Tianjin Key Laboratory for Modern Drug Delivery & High-Efficiency, Frontiers Science Center for Synthetic Biology, School of Pharmaceutical Science and Technology, Faculty of Medicine, Tianjin University, Tianjin 300072, China; Haihe Laboratory of Sustainable Chemical Transformations, Tianjin 300192, China.
Tianjin Key Laboratory for Modern Drug Delivery & High-Efficiency, Frontiers Science Center for Synthetic Biology, School of Pharmaceutical Science and Technology, Faculty of Medicine, Tianjin University, Tianjin 300072, China; Department of Molecular Pharmacology, Tianjin Medical University Cancer Institute & Hospital, National Clinical Research Center for Cancer, Key Laboratory of Cancer Prevention and Therapy, Tianjin's Clinical Research Center for Cancer, Tianjin 300060, China; Haihe Laboratory of Sustainable Chemical Transformations, Tianjin 300192, China.
Int J Biol Macromol. 2024 Nov;281(Pt 2):136403. doi: 10.1016/j.ijbiomac.2024.136403. Epub 2024 Oct 9.
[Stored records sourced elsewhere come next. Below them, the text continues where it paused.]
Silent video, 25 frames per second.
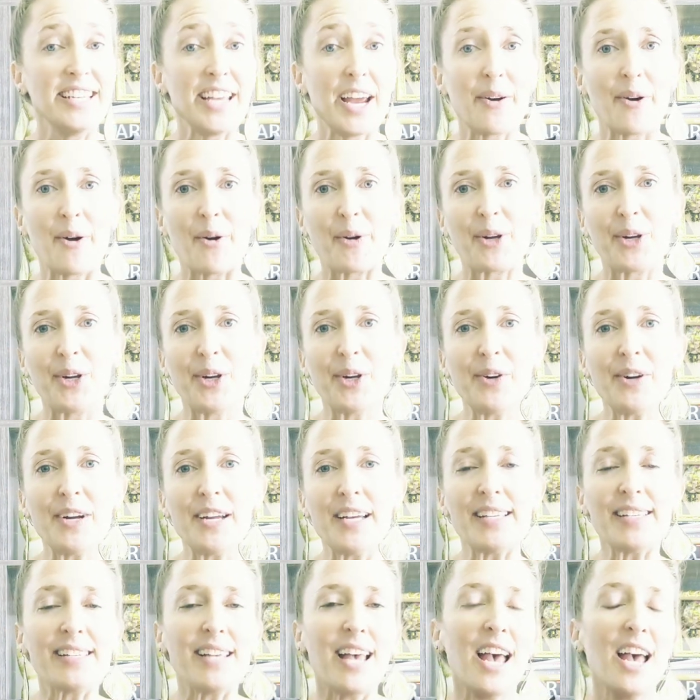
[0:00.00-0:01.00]
tarot
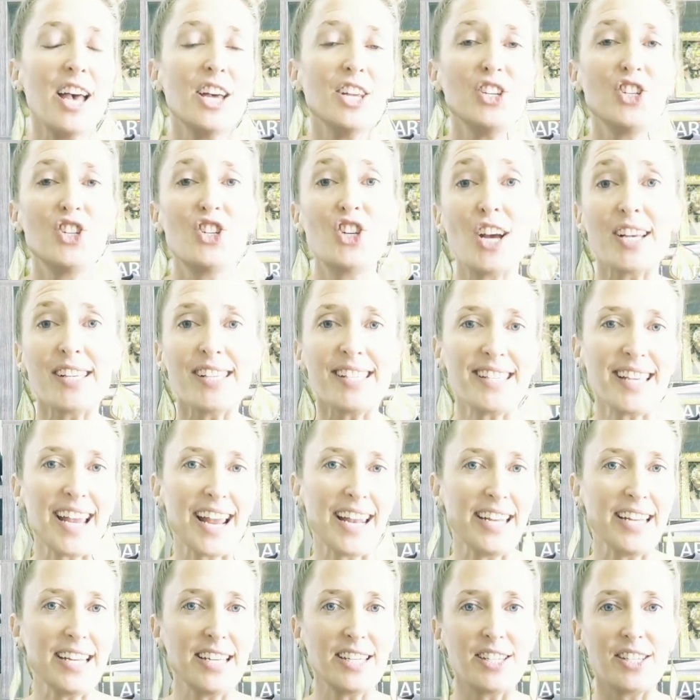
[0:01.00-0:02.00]
curious, just
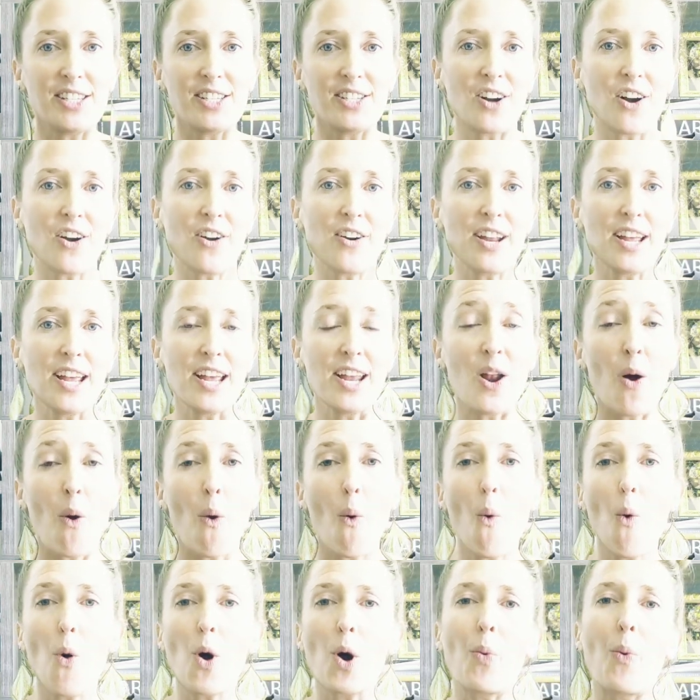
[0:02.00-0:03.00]
getting started,
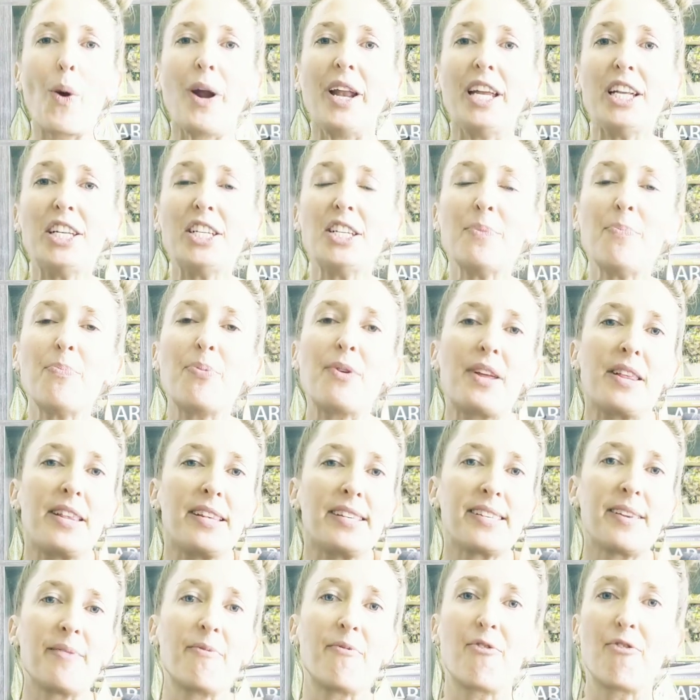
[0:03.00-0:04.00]
or wanting to
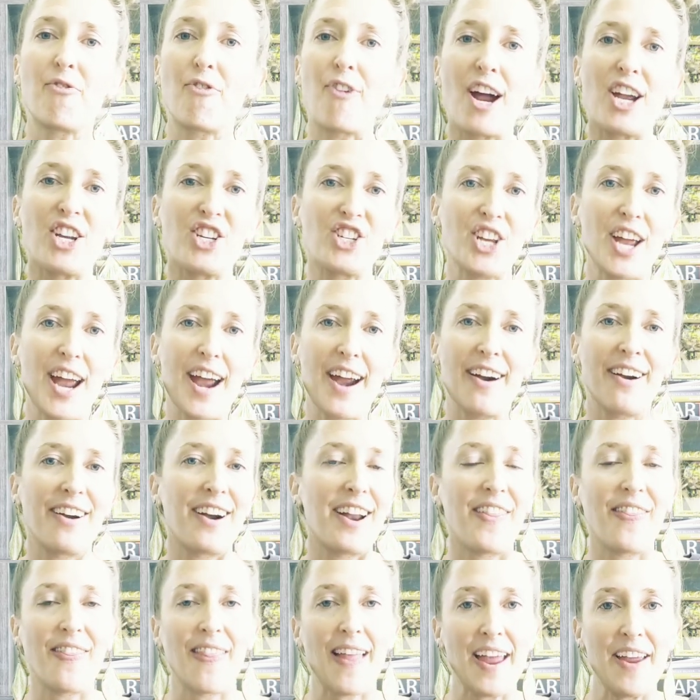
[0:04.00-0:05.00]
breathe some fresh
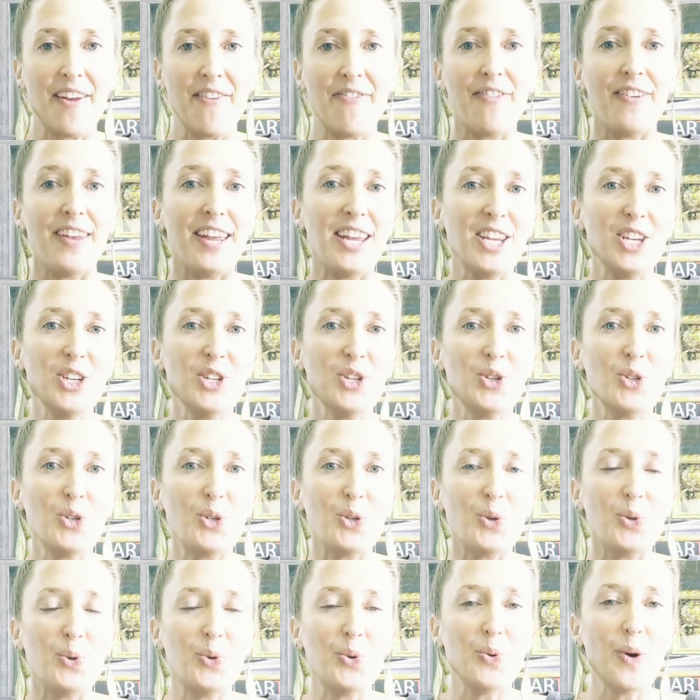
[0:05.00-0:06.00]
air and life
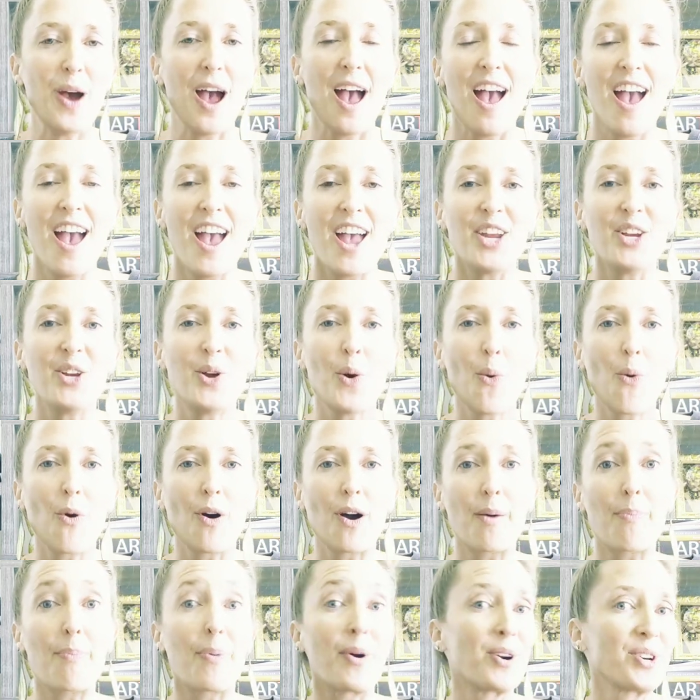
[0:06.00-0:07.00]
into
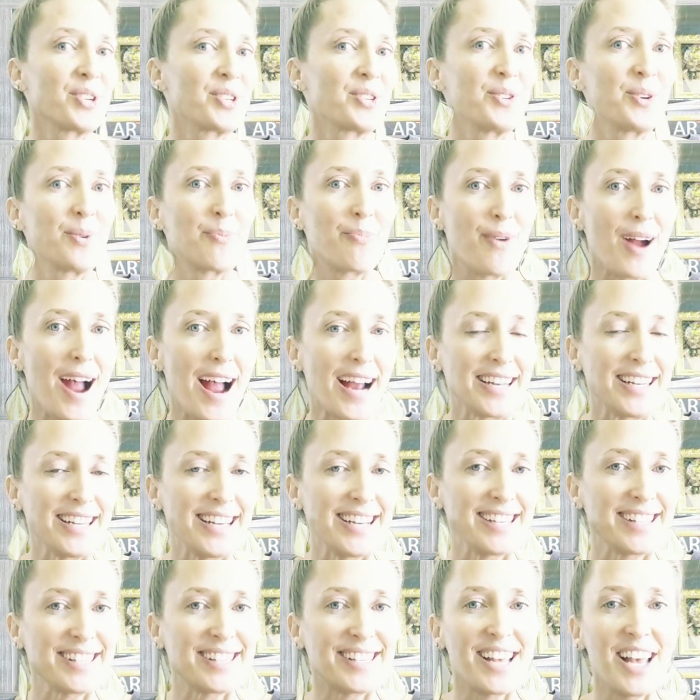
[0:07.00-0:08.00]
your personal
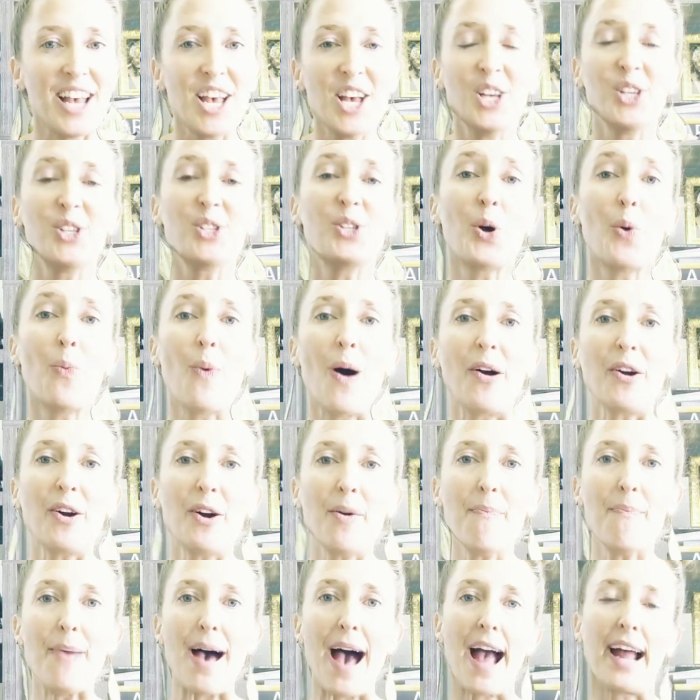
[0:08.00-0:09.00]
practice. So
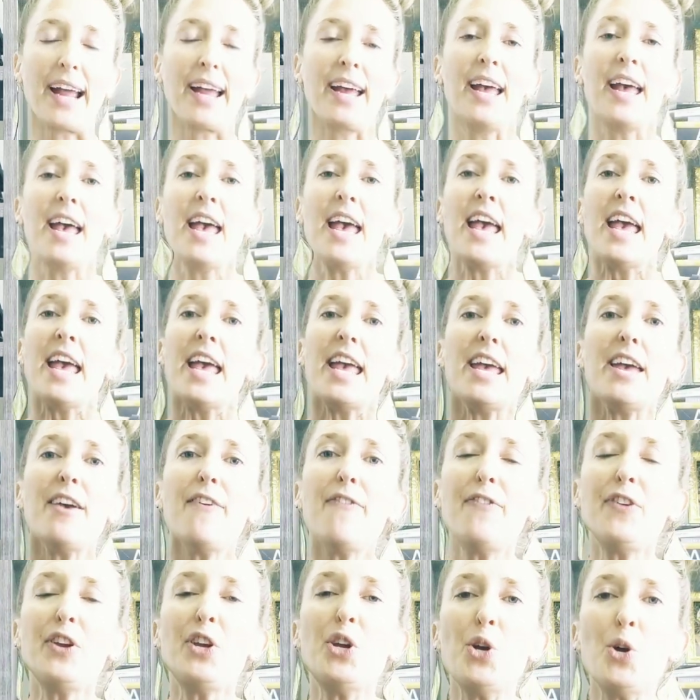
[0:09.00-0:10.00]
welcome back.
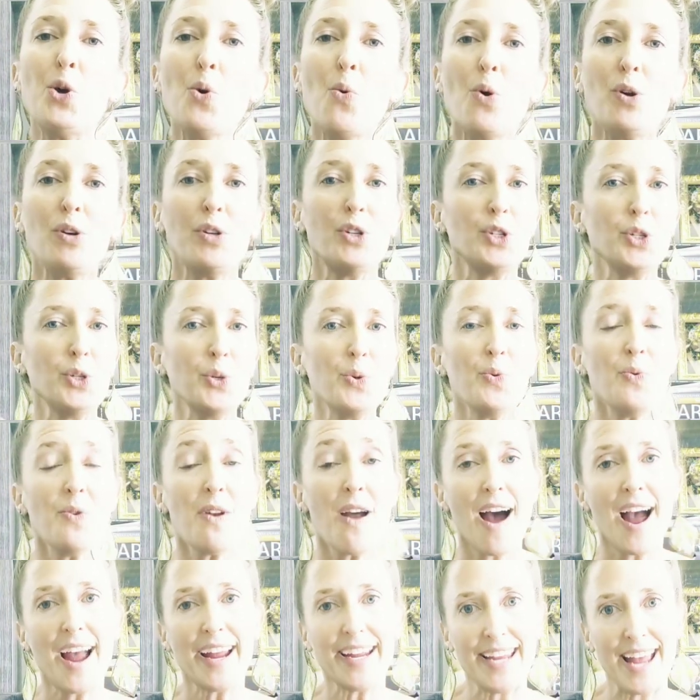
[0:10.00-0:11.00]
If you do
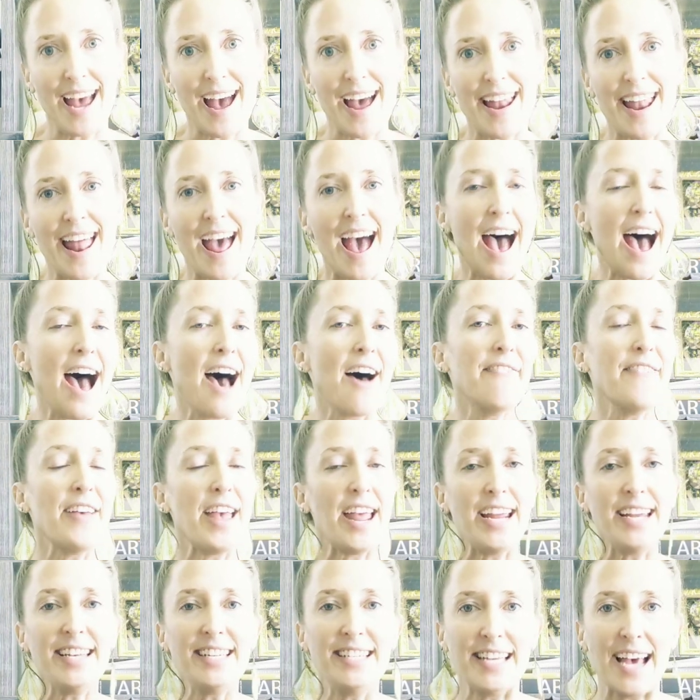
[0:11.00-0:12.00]
not yet have
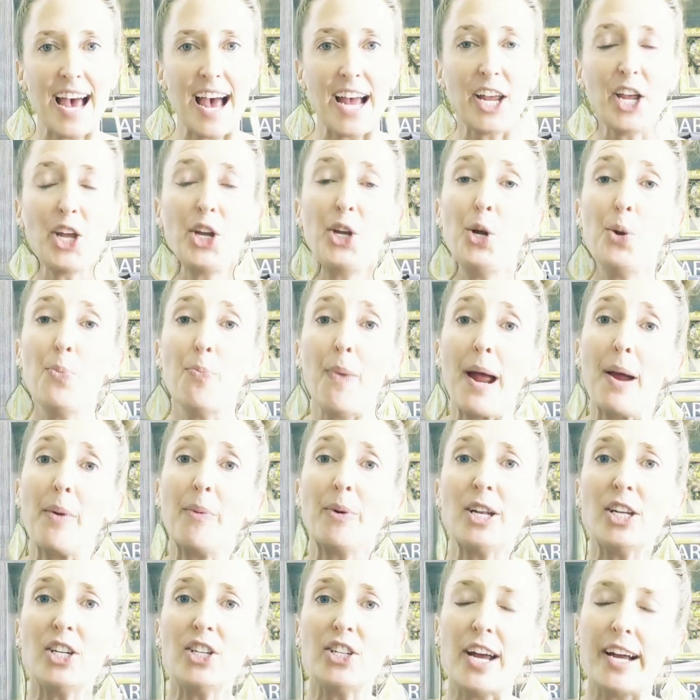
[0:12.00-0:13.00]
a deck, you might
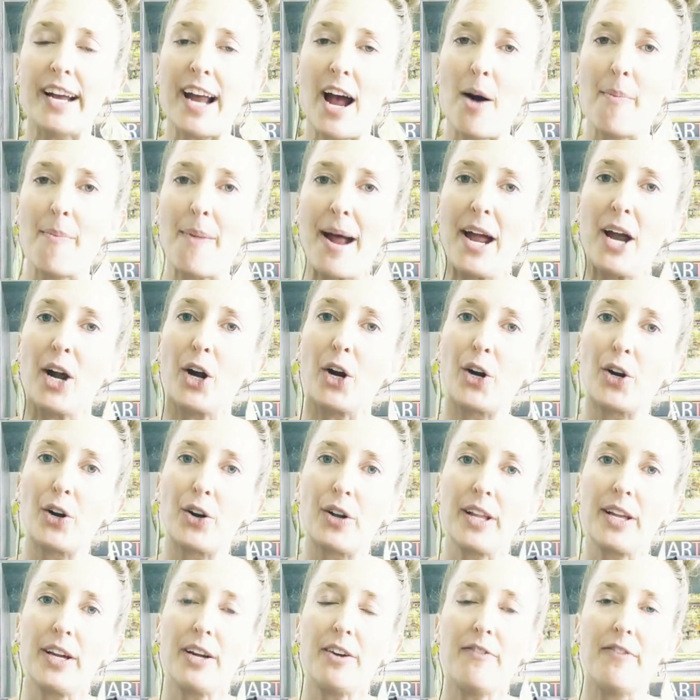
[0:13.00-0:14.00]
want to check out my
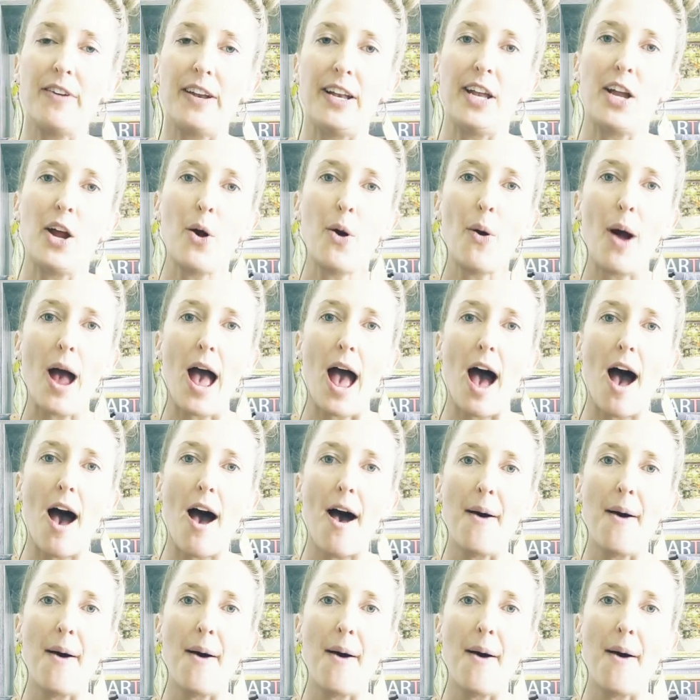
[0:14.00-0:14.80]
earlier video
SARS-CoV-2 and its variants continue to pose a significant threat to public health. Nanobodies (Nbs) that inhibit the interaction between the receptor-binding domain (RBD) of the spike protein and the host cell receptor angiotensin-converting enzyme 2 (ACE2) are promising drug candidates. In this study, we report the discovery and structural characterization of a potent Nb that targets the RBD. By screening a phage display alpaca naive Nbs library using the RBD as bait, we identified sixteen candidate Nbs. Of these, nine exhibited nanomolar to micromolar binding affinity and strong neutralizing activity against pseudotyped SARS-CoV-2 viruses, with NbS4 showing the highest neutralization potency. The crystal structure of the SARS-CoV-2 RBD in complex with NbS4 revealed that this Nb binds to a site partially overlapping the ACE2 binding region. Importantly, the key binding residues of NbS4 in the RBD are conserved across most known variants, making it a promising candidate for COVID-19 treatment.
严重急性呼吸综合征冠状病毒 2 及其变体继续对公众健康构成重大威胁。能够抑制刺突蛋白受体结合域(RBD)与宿主细胞受体血管紧张素转换酶 2(ACE2)之间相互作用的纳米抗体(Nbs)是很有前途的药物候选物。在这项研究中,我们报告了一种针对 RBD 的强效 Nb 的发现和结构特征。通过使用 RBD 作为诱饵筛选噬菌体展示羊驼天然 Nbs 文库,我们鉴定出 16 个候选 Nbs。其中,9 个表现出纳摩尔到微摩尔的结合亲和力和对假型 SARS-CoV-2 病毒的强中和活性,NbS4 显示出最高的中和效力。SARS-CoV-2 RBD 与 NbS4 的复合物的晶体结构表明,该 Nb 结合到与 ACE2 结合区域部分重叠的位点。重要的是,NbS4 在 RBD 中的关键结合残基在大多数已知变体中保守,这使其成为治疗 COVID-19 的有前途的候选物。